Over 17 working days, he has been seen in his offices on eight days, clocking up a total of 53 hours and 33 minutes, a Mirror investigation has found. It means that in the three weeks after Parliament dissolved, he spent 47% of the working days inside his dental practice, where he also does his political work. Locals said Mr Beresford’s campaign team in the seat of Mole Valley in Surrey is “invisible”.
And they get another one too in: Fatcat Tory broke promise to become full-time MP with string of second jobs
A fatcat Tory who promised to be a ‘full-time MP’ has been trousering tens of thousands of pounds from second jobs. Shameless Stephen McPartland told voters at a hustings in 2010: “I believe it’s important we have a Member of Parliament for Stevenage who’s going to take the role responsibly and treats it as a full-time job.” But after getting elected a fortnight later, the moneybags Tory began pocketing vast sums from a string of outside jobs.
He earns £42,000 a year as non-executive director of a furniture company.
His private consultancy earns another £35,000 a year advising a recruitment firm in London.
And it is paid £300 an hour for advising the Association of Welding Distribution.
Breitbart runs this story on the Greens: “Green party ‘open’ to permitting three-way marriages”
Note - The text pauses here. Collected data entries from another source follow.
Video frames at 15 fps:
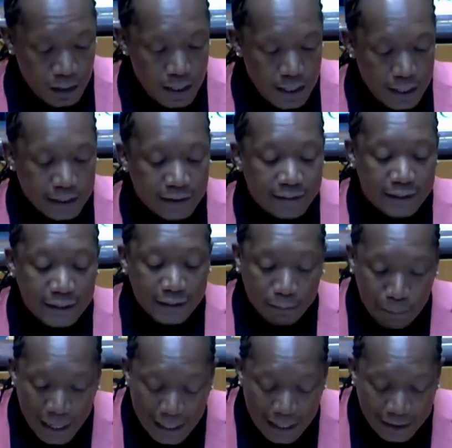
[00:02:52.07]
It is this
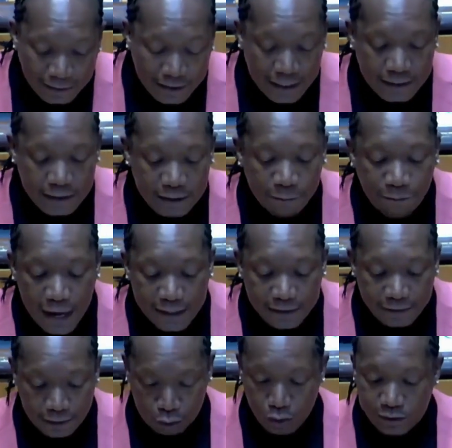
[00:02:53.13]
balance that
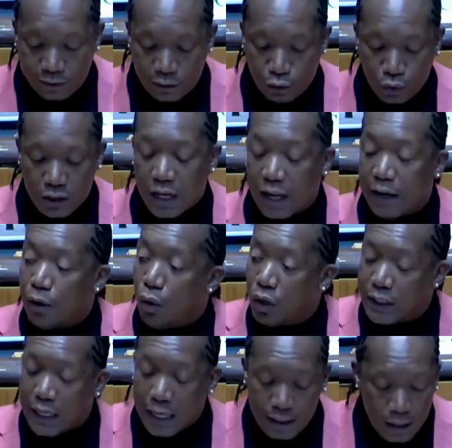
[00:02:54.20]
defines the constitutional
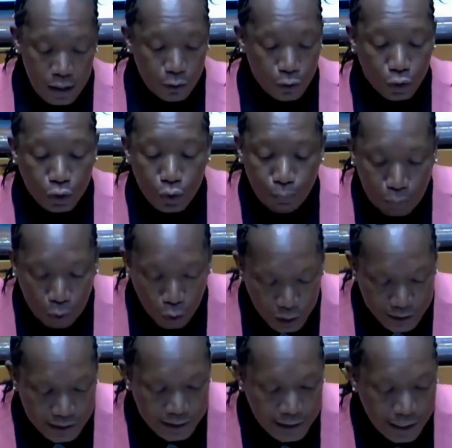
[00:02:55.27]
order, not
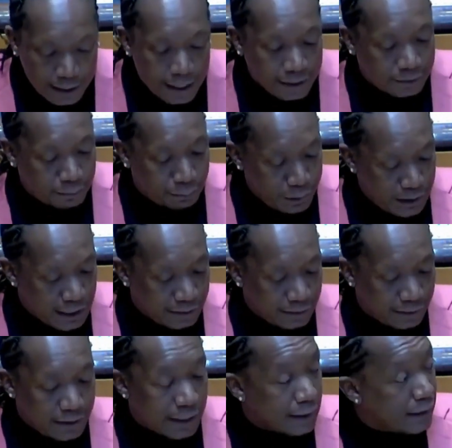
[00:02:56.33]
political
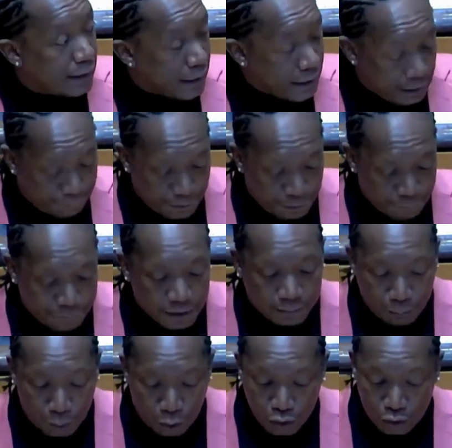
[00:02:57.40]
expediency that the EFF has
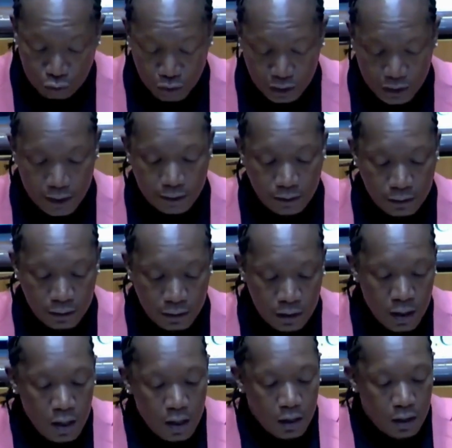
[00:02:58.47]
brought today.
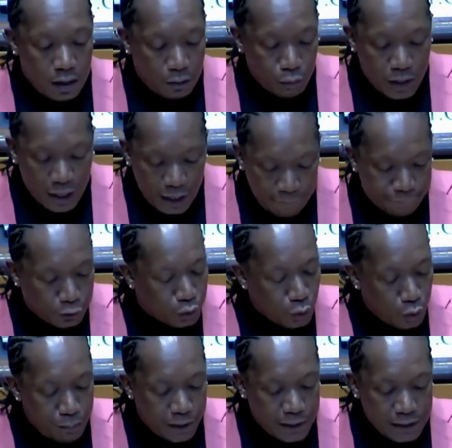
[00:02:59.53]
We have
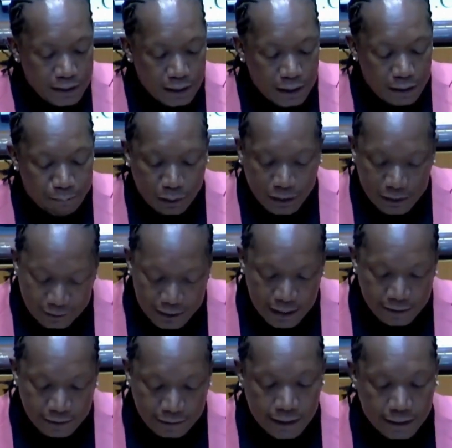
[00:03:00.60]
so many
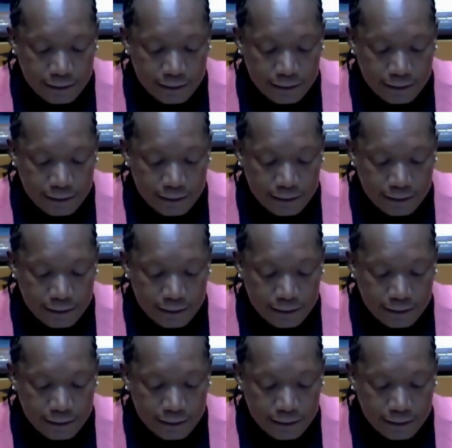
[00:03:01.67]
precedents that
Green Party leader Natalie Bennett has said her party would consider allowing polygamous marriages and civil partnerships in the UK. Speaking in a Q&A session with PinkNews readers, the Green leader responded to a question from Redfern Jon Barrett, who asked: “As someone living with his two boyfriends in a stable long-term relationship, I would like to know what your stance is on polyamory rights. Is there room for Green support on group civil partnerships or marriages?”
Bennett responded: “We have led the way on many issues related to the liberalisation of legal status in adult consenting relationships, and we are open to further conversation and consultation.” One of the leading criticisms levelled by opponents of gay marriage was that it could create a ‘slippery slope’ that would lead to marriage being redefined in other ways, including allowing more than two people to enter into a union.